In seinem Vortrag „5 Mal gebaut, drei Mal gemessen“ fasste Tobias Hatt vom Energieinstitut Vorarlberg die Erkenntnisse der Vorarlberger Wohnbauforschungsprojekte der vergangenen Jahre zusammen. Am Beispiel des Projekts KliNaWo der VOGEWOSI zeigte er auf, wie dynamische Anlagen- und Gebäudesimulationen und Monitoring dazu eingesetzt werden können, etwaige Fehler im Betrieb zu entdecken und zu beheben: Während der Ertrag der thermischen Solaranlage im ersten Jahr unbefriedigend war, wurde nach der Optimierung im zweiten Jahr der vorausberechnete Wert erreicht. Der Endenergieverbrauch des Projekts lag mit 14 kWh/m2WNFa schon im ersten Jahr knapp unter dem Wert der PHPP-Verbrauchsprognose­berechnung, die abgerechneten Kosten deutlich unter den mittleren Kosten der knapp 70 zeitgleich geplanten und gebauten gemeinnützigen Wohnbauprojekte in Vorarlberg. Die Miete konnte nach dem ersten Jahr zwei Mal gesenkt werden.

Am Beispiel der Wohnanlage Wolfurt Lerchenstraße (Wohnbauselbsthilfe + Rhomberg Bau) demonstrierte er, dass Mehrfamilienhäuser mit hocheffiziente Gebäudehüllen in Massiv- und in Holzbauweise zu ähnlichen Kosten errichtet werden können, dass für diese Gebäude wärmepumpenbasierte Heizsysteme zu den niedrigsten Lebenszykluskosten führen und dass die Verluste der Wärmeverteilung zentraler Heizzentralen durch ein kurzes Leitungsnetz, gute Leitungsdämmung und niedrige Systemtemperaturen (Wohnungsübergabestationen) sehr stark reduziert werden können.

An den Simulationsergebnissen der Wohnanlage Dafins (2 Mal 6 Wohneinheiten, Alpenländische Heimstätte) zeigte er, dass sehr niedrige Energiebedarfe für Heizung und Warmwasser sowohl mit zentralen, als auch mit semizentralen Wärmepumpensystemen erreicht werden können. Die in den beiden Gebäuden eingesetzten unterschiedlichen Systeme sind sowohl bezüglich des rechnerischen Energiebedarfs, als auch bezüglich der Errichtungskosten sehr ähnlich. Welches System sich in der Praxis für welche Haushaltsformen am Besten bewährt, wird das im Oktober 2020 gestartete Monitoring zeigen.

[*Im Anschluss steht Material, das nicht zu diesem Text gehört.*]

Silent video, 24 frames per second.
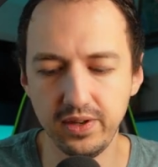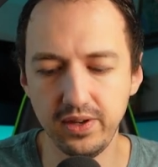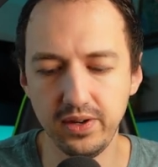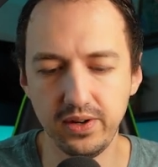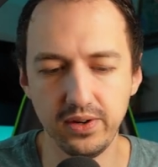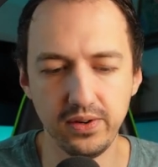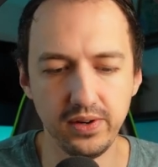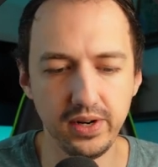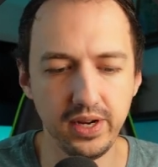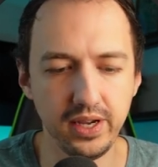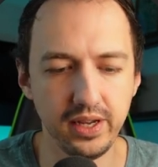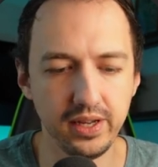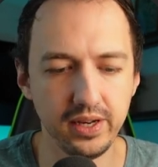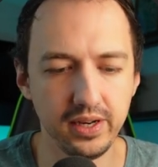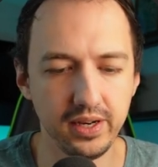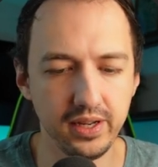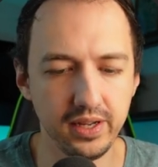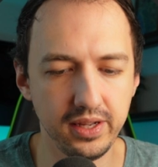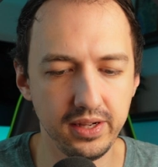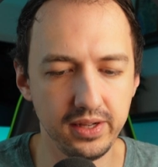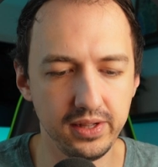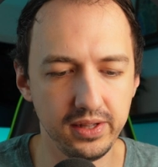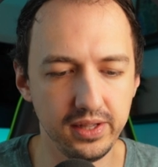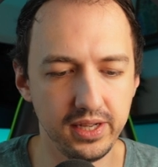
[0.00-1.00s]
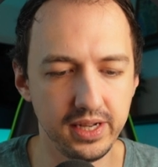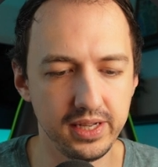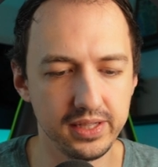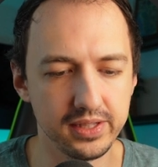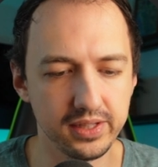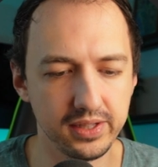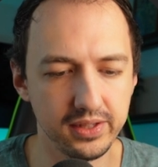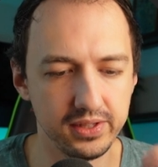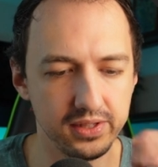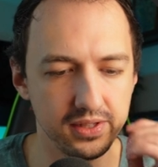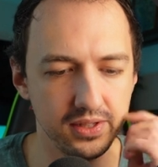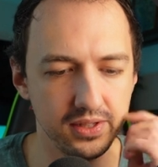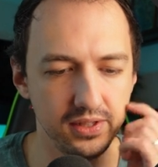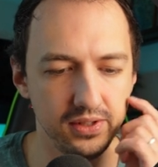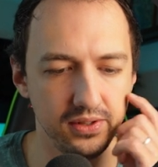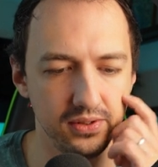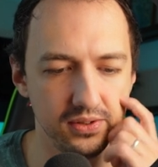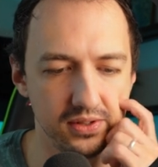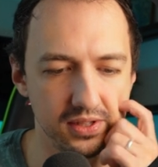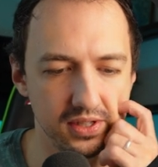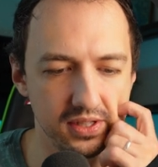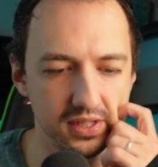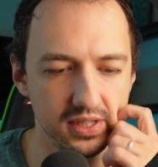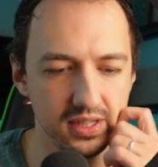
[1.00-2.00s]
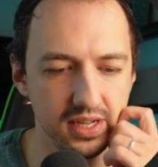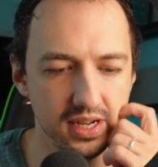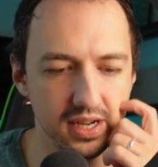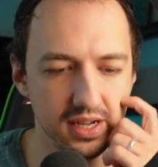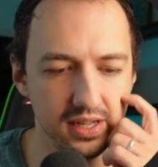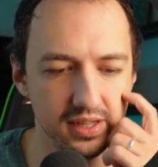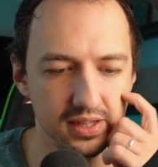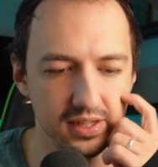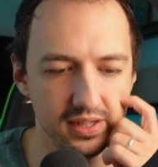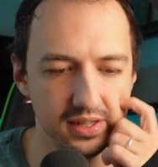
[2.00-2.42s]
All right, it'll ask us to use a style.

Wichtigste Erkenntnis aus dem Projekt Dafins ist, dass die Kosten von PV-Anlagen in den vergangenen Jahren so stark gesunken sind, dass auch größere Anlagen in Mehrfamilienhäusern wirtschaftlich betrieben werden können. In Dafins wurde pro Gebäude eine 30kWp-Anlage installiert, dies bedeutet eine Größe von 5 kWp pro Wohneinheit. Dank der auf etwa 840 EUR/kWp gesunkenen Nettokosten wäre die Anlage auch ohne OEMAG-Förderung (annähernd) kostenneutral zu betreiben. Mit der für das Projekt gewährten Förderung ist sie sowohl für Vermieter als auch für Mieter wirtschaftlich.

Ferdinand Sigg untersuchte in seinem Vortrag die Fragestellung, ob ein sehr effizientes Mehrfamilienhaus wie das KliNaWo-Gebäude klimaschutzgerecht mit Gas statt mit der realisierten Wärmepumpen-Lösung betrieben werden könnte. Die klare Antwort lautet: nein! Aufgrund der hohen spezifischen Treibhausgasemissionen des Energieträgers Gas lägen die Emissionen auch im sehr hohen Effizienzstandard des Projekts KliNaWo mit Passivhaushülle und großer Solarthermie zu hoch. Im Vergleich zur ansonsten identischen Realisierungsvariante mit Wärmepumpenheizung lägen sie um den Faktor 2,5 höher.

In einer weiteren Auswertung zeigte Ferdinand Sigg, dass das KliNaWO-Gebäude mit Wärmepumpe in Kombination mit PV in etwa die gleichen Treibhausgasemissionen erreichen würde, wie in der Ausführungsvariante mit großer Solarthermieanlage. Aufgrund der seit Errichtung des KliNaWo-Gebäudes deutlich gesunkenen PV-Kosten würde ein Nachfolgeprojekt vermutlich mit PV ausgestattet.